Wagon conservé au camp de Neuengamme
36847 Mle de G. Curial
« Le convoi, après un long arrêt à Hambourg, avait enfin atteint son terme. Par les vasistas, nous apercevions, dans une grande plaine morne et venteuse, le dos des baraquements verts déteints mais bien alignés. […] Nous apprîmes seulement que ce lieu sinistre s’appelait Neuengamme. Après une attente de quelques heures, les portes des wagons glissèrent enfin. Des SS alignés nous attendaient, la schlague au point. A peine avions-nous sauté, tous engourdis par une immobilité de trois jours, il nous fallait courir, sous une rouée de coups. Malheur à ceux qui tombaient.
La route paraissait longue ; la cour, derrière les barbelés – l’Appelplatz -(place d’appel), immense ; nous la traversâmes au pas de course, jusqu’à un bâtiment de briques, à son extrémité, où l’on nous engouffra dans des caves. »
Louis Martin-Chauffier, L’Homme et la bête, Gallimard, Paris, 1947.
« Par petits groupes, nous entrons ensuite au local des douches : il faut d’abord déposer, dans un sachet de papier fort, ses bijoux, son alliance, sa montre, son portefeuille, ses valeurs, en un mot tous ses objets précieux. En échange, on passe à notre cou, suspendu par une cordelette, un petit rectangle de métal, où est gravé un numéro matricule qui servira désormais d’état-civil ; le même numéro est porté sur un sachet où gisent pêle-mêle, lambeaux arrachés à notre cœur, les doux souvenirs d’une femme aimée et les témoignages de notre vie d’hommes libres. »
Docteur Paul LOHEAC, Un médecin français en déportation, Les Presses Arc-en-ciel, 56110 Gourin, 1988.
« Dirigés sur un vaste bâtiment neuf, on nous fait descendre dans les sous-sols. Une longue attente dans les caves immenses, puis la toilette des bagnards commence. Voici une armée de coiffeurs. Nos cheveux sont tondus à ras. Ensuite, par groupe nous passons à la douche. Au préalable, on nous a rasé tout le corps, dépouillés de tous nos vêtements et de tout ce qui pouvait représenter une valeur : argent, bagues, bijoux, etc. En échange on nous revêt de piteux habits et de coiffures disparates. […] Nous sommes ainsi tellement transformés que nous avons peine à nous reconnaître. A la fin de toutes ces opérations, il est environ 1 heure du matin. Nous sommes affectés dans des « Blocks » où l’on nous distribue un morceau de pain et de pâté. Notre première journée à Neuengamme est terminée. »
René BAUMER, La misère aux yeux de fou, BGA Permezel, Lyon, 2004.

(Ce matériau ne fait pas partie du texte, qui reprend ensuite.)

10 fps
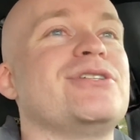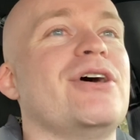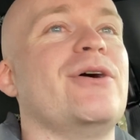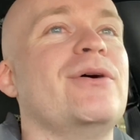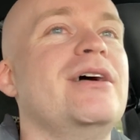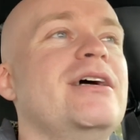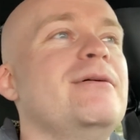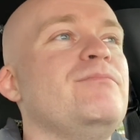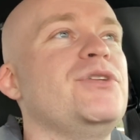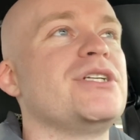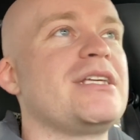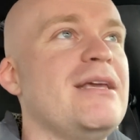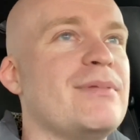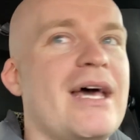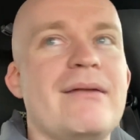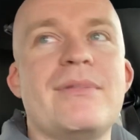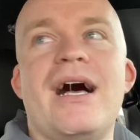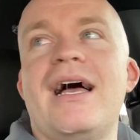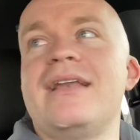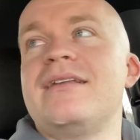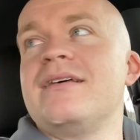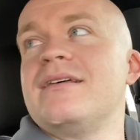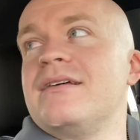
So just keep that in mind.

« A l’arrivée, les SS nous ordonnent de descendre, avec hurlements et aboiements de chiens, et, dans une cavalcade folle, nous atteignons la place d’appel pour recevoir notre immatriculation (Mle 39788) et des hardes misérables, puis c’est la douche et le rasage intégral sur tout le corps et la tête.
A la vue d’êtres humains décharnés et en guenilles, nous comprenons que l’enfer commence ici. C’est la déhumanisation de l’homme. […]
Après quelques jours, nous perdons totalement la notion des jours et des dates, seuls comptent le jour et la nuit. »
Témoignage de Jean Mével, arrêté et déporté à 15 ans et demi, après une rafle.